Problem statement — Please give every line below again exactly, but not its pictures.

:: Input data ::

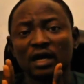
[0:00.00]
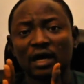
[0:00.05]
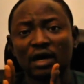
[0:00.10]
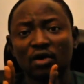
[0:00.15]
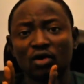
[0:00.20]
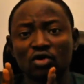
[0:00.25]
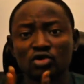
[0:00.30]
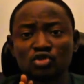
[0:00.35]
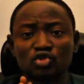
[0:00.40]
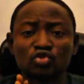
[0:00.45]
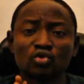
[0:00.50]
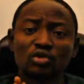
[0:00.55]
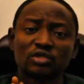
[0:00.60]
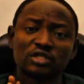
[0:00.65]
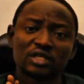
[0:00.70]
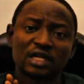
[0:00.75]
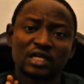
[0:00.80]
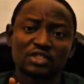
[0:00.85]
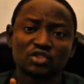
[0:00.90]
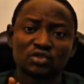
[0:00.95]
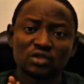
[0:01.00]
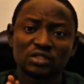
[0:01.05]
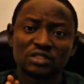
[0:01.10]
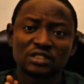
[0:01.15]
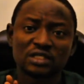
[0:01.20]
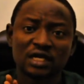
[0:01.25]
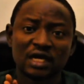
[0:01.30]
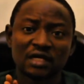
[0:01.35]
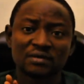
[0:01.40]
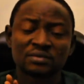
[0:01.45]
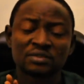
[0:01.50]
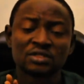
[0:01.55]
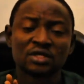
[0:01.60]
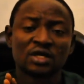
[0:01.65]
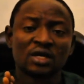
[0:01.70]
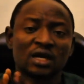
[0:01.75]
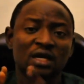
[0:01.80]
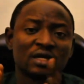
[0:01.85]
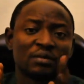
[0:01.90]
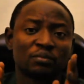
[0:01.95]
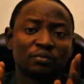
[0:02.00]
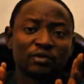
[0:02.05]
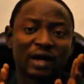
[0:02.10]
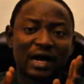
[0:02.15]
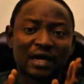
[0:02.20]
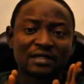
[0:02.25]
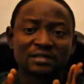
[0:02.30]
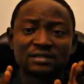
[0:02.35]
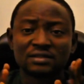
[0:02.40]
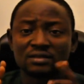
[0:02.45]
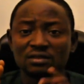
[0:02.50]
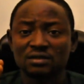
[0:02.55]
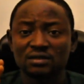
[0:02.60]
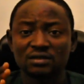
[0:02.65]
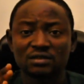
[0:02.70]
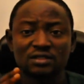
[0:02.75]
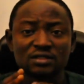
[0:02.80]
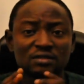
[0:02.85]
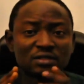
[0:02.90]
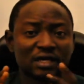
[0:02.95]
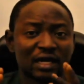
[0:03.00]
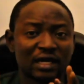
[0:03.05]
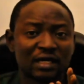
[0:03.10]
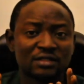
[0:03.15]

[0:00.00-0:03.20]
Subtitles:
on 220 amps. And the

:::

Your solution —
[0:00.00]
[0:00.05]
[0:00.10]
[0:00.15]
[0:00.20]
[0:00.25]
[0:00.30]
[0:00.35]
[0:00.40]
[0:00.45]
[0:00.50]
[0:00.55]
[0:00.60]
[0:00.65]
[0:00.70]
[0:00.75]
[0:00.80]
[0:00.85]
[0:00.90]
[0:00.95]
[0:01.00]
[0:01.05]
[0:01.10]
[0:01.15]
[0:01.20]
[0:01.25]
[0:01.30]
[0:01.35]
[0:01.40]
[0:01.45]
[0:01.50]
[0:01.55]
[0:01.60]
[0:01.65]
[0:01.70]
[0:01.75]
[0:01.80]
[0:01.85]
[0:01.90]
[0:01.95]
[0:02.00]
[0:02.05]
[0:02.10]
[0:02.15]
[0:02.20]
[0:02.25]
[0:02.30]
[0:02.35]
[0:02.40]
[0:02.45]
[0:02.50]
[0:02.55]
[0:02.60]
[0:02.65]
[0:02.70]
[0:02.75]
[0:02.80]
[0:02.85]
[0:02.90]
[0:02.95]
[0:03.00]
[0:03.05]
[0:03.10]
[0:03.15]

[0:00.00-0:03.20]
Subtitles:
on 220 amps. And the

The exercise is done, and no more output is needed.